| What this task involves |
Your task is to return all of the records exactly, minus any images.

| Dataset |
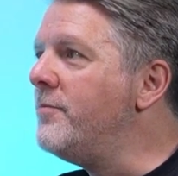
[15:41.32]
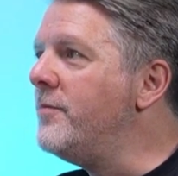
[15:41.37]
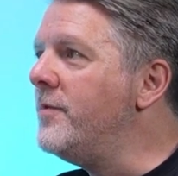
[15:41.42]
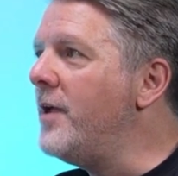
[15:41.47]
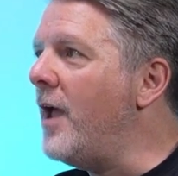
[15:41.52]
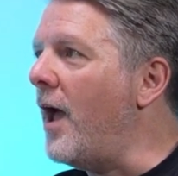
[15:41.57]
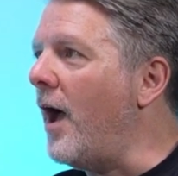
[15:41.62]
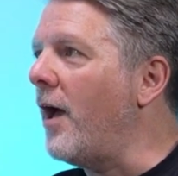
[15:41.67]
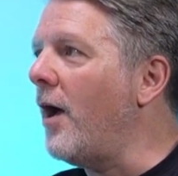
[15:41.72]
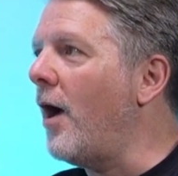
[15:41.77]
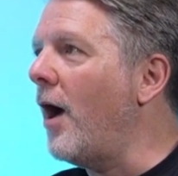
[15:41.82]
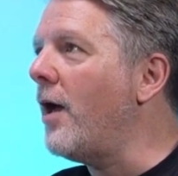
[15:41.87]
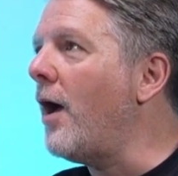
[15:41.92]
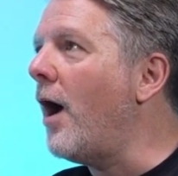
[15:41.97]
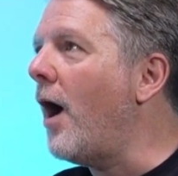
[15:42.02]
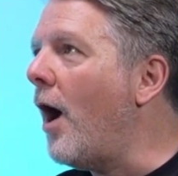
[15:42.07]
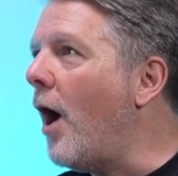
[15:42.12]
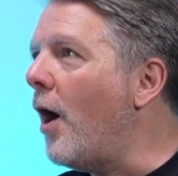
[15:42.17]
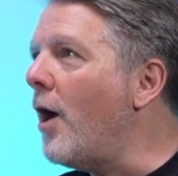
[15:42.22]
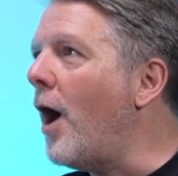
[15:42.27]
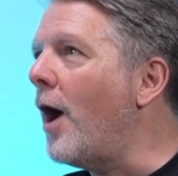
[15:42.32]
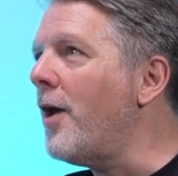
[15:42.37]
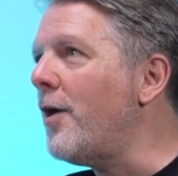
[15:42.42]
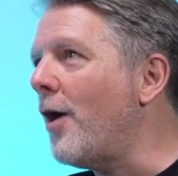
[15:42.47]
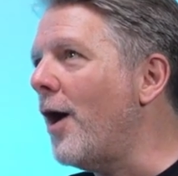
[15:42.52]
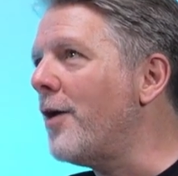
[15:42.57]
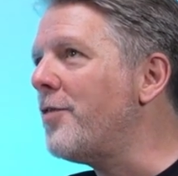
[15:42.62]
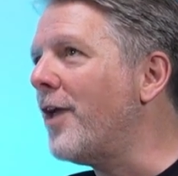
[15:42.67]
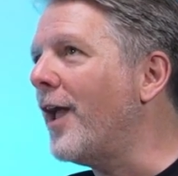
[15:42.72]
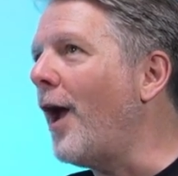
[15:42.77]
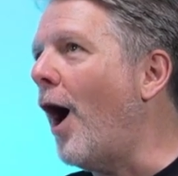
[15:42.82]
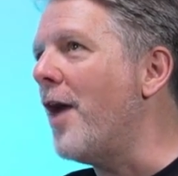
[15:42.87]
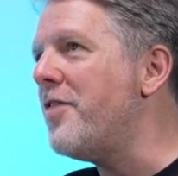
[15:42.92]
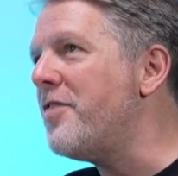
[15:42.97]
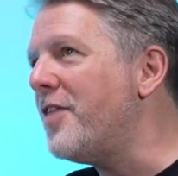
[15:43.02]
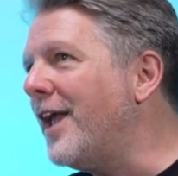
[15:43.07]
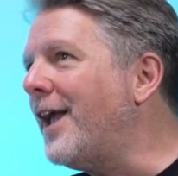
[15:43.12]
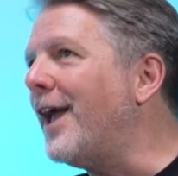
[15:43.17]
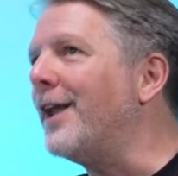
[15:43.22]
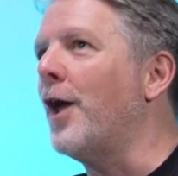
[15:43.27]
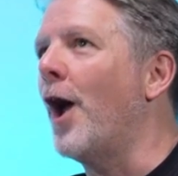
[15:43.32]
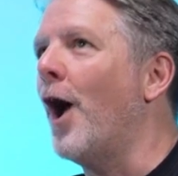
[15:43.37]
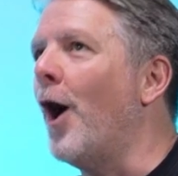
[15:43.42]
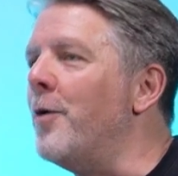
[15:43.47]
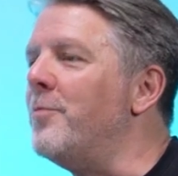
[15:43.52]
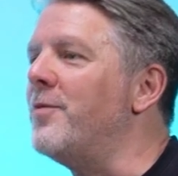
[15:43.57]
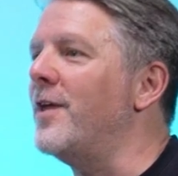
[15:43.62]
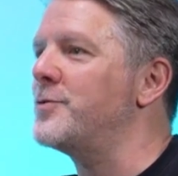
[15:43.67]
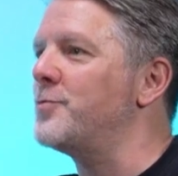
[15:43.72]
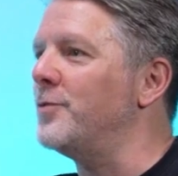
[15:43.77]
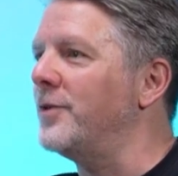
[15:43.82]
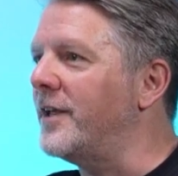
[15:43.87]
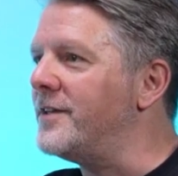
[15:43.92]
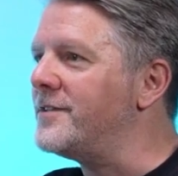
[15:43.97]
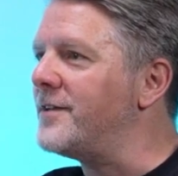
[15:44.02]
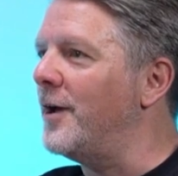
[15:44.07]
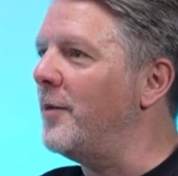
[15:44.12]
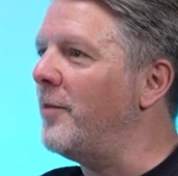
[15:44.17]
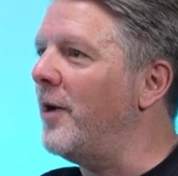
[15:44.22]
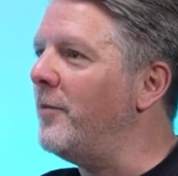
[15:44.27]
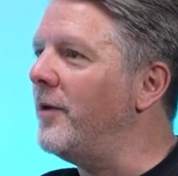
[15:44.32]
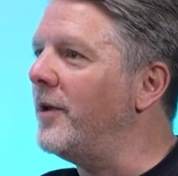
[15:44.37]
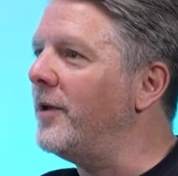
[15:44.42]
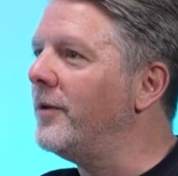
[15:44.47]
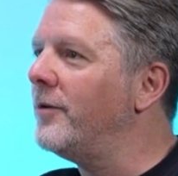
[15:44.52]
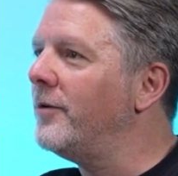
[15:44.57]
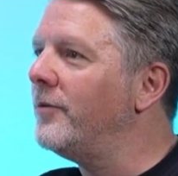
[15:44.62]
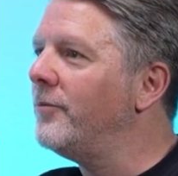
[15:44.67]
I think, and I hope that's what they'd say about me.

| Solution to this problem |
[15:41.32]
[15:41.37]
[15:41.42]
[15:41.47]
[15:41.52]
[15:41.57]
[15:41.62]
[15:41.67]
[15:41.72]
[15:41.77]
[15:41.82]
[15:41.87]
[15:41.92]
[15:41.97]
[15:42.02]
[15:42.07]
[15:42.12]
[15:42.17]
[15:42.22]
[15:42.27]
[15:42.32]
[15:42.37]
[15:42.42]
[15:42.47]
[15:42.52]
[15:42.57]
[15:42.62]
[15:42.67]
[15:42.72]
[15:42.77]
[15:42.82]
[15:42.87]
[15:42.92]
[15:42.97]
[15:43.02]
[15:43.07]
[15:43.12]
[15:43.17]
[15:43.22]
[15:43.27]
[15:43.32]
[15:43.37]
[15:43.42]
[15:43.47]
[15:43.52]
[15:43.57]
[15:43.62]
[15:43.67]
[15:43.72]
[15:43.77]
[15:43.82]
[15:43.87]
[15:43.92]
[15:43.97]
[15:44.02]
[15:44.07]
[15:44.12]
[15:44.17]
[15:44.22]
[15:44.27]
[15:44.32]
[15:44.37]
[15:44.42]
[15:44.47]
[15:44.52]
[15:44.57]
[15:44.62]
[15:44.67]
I think, and I hope that's what they'd say about me.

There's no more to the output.